09 April 2008

Check Your Conscience At The Exam Room Door.

Pro-Life Doctors: A New Oxymoron?

By Christopher Kaczor

From First Things - "On the Square" Tuesday, April 8, 2008, 5:43 AM

In November 2007, the Committee on Ethics of the American College of Obstetricians and Gynecologists (ACOG) published Committee Opinion # 385 entitled, “The Limits of Conscientious Refusal in Reproductive Medicine.” The committee opinion sought to “maximize accommodation of an individual’s religious or moral beliefs while avoiding imposition of these beliefs on others or interfering with the safe, timely, and financially feasible access to reproductive health care that all women deserve.”

Unfortunately, the balance struck by the committee between the right of conscience of physicians and the reproductive health care of women so emphasizes patient autonomy that it turns physicians into medical automatons forced to act against their best ethical and medical judgment. As pointed out on March 14, 2008, by Health and Human Services secretary Mike Leavitt: “The ACOG ethics report would force physicians to violate their conscience by referring patients for abortions or taking other objectionable actions, or risk losing their board certification.” Put simply, committee Opinion 385 could be the end of the pro-life doctor.

According to the ethics report, physicians objecting to abortion or contraception must refer patients desiring such services to other providers (recommendation # 4); may not argue or advocate their views on these matters though they are required to provide prior notice to their patients of their moral commitments (recommendation #3); and, in emergency cases or in situations that might negatively affect patient physical or mental health, they must actually provide contraception and/or perform abortions (recommendation #5, emphasis added).

In order to justify these recommendations, the committee appeals to an idiosyncratic conception of ethics and conscience. The ACOG guidelines implicitly view ethics as a matter of private emotion and sentiment, rather than as common rationality and shared practical wisdom. Against Kant’s unconditional command, Newman’s magisterial dictate, and Butler’s famous dictum (”were its might equal to its right, it would rule the world”), the ACOG committee makes conscience a mere prima facie guide. “Although respect for conscience is a value, it is only a prima facie value, which means it can and should be overridden in the interest of other moral obligations that outweigh it in a given circumstance.”

This peculiar account of conscience stands in no small tension with the view expressed by Antigone in Sophocles’ tragedy, Socrates in the Crito, and Aquinas in the Summa Theologiae. Traditionally, conscience is the supreme proximate norm for human action precisely because it represents the agent’s best ethical judgment all things considered.

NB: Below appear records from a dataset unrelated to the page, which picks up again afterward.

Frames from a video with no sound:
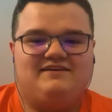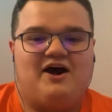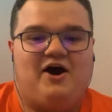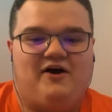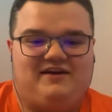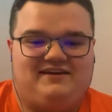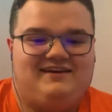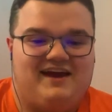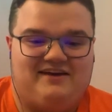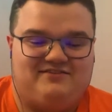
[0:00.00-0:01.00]
Yo.
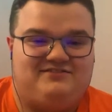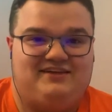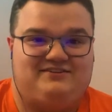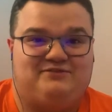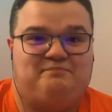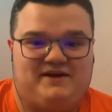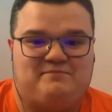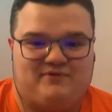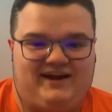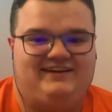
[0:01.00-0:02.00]
Yes, this is
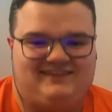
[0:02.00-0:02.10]
big brain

The ACOG’s own previous policy positions imply a very different understanding of the nature, scope, and claims of conscientious judgment, including the judgment that a proposed treatment is not in the best interest of the patient. In earlier statements, the ACOG defended the individual judgment of the physician in determining what is medically indicated as a buttress against laws criminalizing partial-birth abortion. If an individual doctor believes it is in the best interest of the patient’s health to perform a particular method of abortion, then this judgment must be defended. The ACOG Statement of Policy on Abortion (reaffirmed in 2004) affirmed that partial-birth abortion “may be the best or most appropriate procedure in a particular circumstance to save the life or preserve the health of the woman, and only the doctor in consultation with the patient, based on the woman’s particular circumstances, can make that decision. . . . The intervention of legislative bodies into medical decision making is inappropriate, ill advised, and dangerous.” Here the ACOG holds that the judgment of the physician is paramount in determining what is or is not medically indicated.

Some physicians, however, refuse to perform abortions and/or provide contraceptives precisely because in their view, having examined the empirical evidence, such as the recent Royal College of Psychiatrists statement on women’s mental health and abortion, these practices contradict the best interests of their patients. In such cases, the ACOG proposes to override their best medical judgment in favor of “standard care” as determined by the ACOG. It would seem that the conscientious judgment of the individual physician chosen by the patient is paramount only when this facilitates abortion.